Required action | Would you print each of the entries below precisely as given?

Records contained in a dataset
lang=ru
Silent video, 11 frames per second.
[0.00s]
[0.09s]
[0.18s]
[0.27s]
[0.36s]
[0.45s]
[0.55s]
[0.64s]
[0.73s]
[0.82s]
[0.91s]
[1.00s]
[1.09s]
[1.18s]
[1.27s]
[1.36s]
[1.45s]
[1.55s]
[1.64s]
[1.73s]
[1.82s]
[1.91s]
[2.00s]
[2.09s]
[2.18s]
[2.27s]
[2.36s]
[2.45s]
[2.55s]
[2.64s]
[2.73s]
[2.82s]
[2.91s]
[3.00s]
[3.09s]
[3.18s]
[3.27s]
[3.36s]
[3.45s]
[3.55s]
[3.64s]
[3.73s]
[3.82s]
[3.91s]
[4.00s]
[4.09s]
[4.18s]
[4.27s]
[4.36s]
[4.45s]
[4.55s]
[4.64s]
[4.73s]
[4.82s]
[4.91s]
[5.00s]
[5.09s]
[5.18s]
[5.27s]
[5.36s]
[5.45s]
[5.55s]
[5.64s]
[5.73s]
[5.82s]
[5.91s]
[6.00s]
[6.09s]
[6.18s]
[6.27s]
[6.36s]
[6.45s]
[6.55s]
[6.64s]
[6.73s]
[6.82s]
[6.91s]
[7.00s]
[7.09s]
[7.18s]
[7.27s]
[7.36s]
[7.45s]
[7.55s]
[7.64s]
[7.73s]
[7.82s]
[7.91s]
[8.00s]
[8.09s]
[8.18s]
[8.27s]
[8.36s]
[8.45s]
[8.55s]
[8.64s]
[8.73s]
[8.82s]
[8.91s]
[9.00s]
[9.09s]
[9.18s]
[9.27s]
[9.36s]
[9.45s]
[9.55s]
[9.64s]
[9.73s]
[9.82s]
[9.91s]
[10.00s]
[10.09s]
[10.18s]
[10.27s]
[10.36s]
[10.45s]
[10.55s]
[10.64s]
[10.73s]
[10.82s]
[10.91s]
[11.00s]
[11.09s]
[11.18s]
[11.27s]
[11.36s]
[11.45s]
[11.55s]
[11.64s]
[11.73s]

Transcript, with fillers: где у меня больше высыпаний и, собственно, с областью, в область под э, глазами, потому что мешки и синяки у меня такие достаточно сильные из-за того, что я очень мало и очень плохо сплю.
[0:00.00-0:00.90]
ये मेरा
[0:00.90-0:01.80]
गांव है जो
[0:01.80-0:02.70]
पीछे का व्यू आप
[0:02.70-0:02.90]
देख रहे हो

Task output |
lang=ru
Silent video, 11 frames per second.
[0.00s]
[0.09s]
[0.18s]
[0.27s]
[0.36s]
[0.45s]
[0.55s]
[0.64s]
[0.73s]
[0.82s]
[0.91s]
[1.00s]
[1.09s]
[1.18s]
[1.27s]
[1.36s]
[1.45s]
[1.55s]
[1.64s]
[1.73s]
[1.82s]
[1.91s]
[2.00s]
[2.09s]
[2.18s]
[2.27s]
[2.36s]
[2.45s]
[2.55s]
[2.64s]
[2.73s]
[2.82s]
[2.91s]
[3.00s]
[3.09s]
[3.18s]
[3.27s]
[3.36s]
[3.45s]
[3.55s]
[3.64s]
[3.73s]
[3.82s]
[3.91s]
[4.00s]
[4.09s]
[4.18s]
[4.27s]
[4.36s]
[4.45s]
[4.55s]
[4.64s]
[4.73s]
[4.82s]
[4.91s]
[5.00s]
[5.09s]
[5.18s]
[5.27s]
[5.36s]
[5.45s]
[5.55s]
[5.64s]
[5.73s]
[5.82s]
[5.91s]
[6.00s]
[6.09s]
[6.18s]
[6.27s]
[6.36s]
[6.45s]
[6.55s]
[6.64s]
[6.73s]
[6.82s]
[6.91s]
[7.00s]
[7.09s]
[7.18s]
[7.27s]
[7.36s]
[7.45s]
[7.55s]
[7.64s]
[7.73s]
[7.82s]
[7.91s]
[8.00s]
[8.09s]
[8.18s]
[8.27s]
[8.36s]
[8.45s]
[8.55s]
[8.64s]
[8.73s]
[8.82s]
[8.91s]
[9.00s]
[9.09s]
[9.18s]
[9.27s]
[9.36s]
[9.45s]
[9.55s]
[9.64s]
[9.73s]
[9.82s]
[9.91s]
[10.00s]
[10.09s]
[10.18s]
[10.27s]
[10.36s]
[10.45s]
[10.55s]
[10.64s]
[10.73s]
[10.82s]
[10.91s]
[11.00s]
[11.09s]
[11.18s]
[11.27s]
[11.36s]
[11.45s]
[11.55s]
[11.64s]
[11.73s]

Transcript, with fillers: где у меня больше высыпаний и, собственно, с областью, в область под э, глазами, потому что мешки и синяки у меня такие достаточно сильные из-за того, что я очень мало и очень плохо сплю.
[0:00.00-0:00.90]
ये मेरा
[0:00.90-0:01.80]
गांव है जो
[0:01.80-0:02.70]
पीछे का व्यू आप
[0:02.70-0:02.90]
देख रहे हो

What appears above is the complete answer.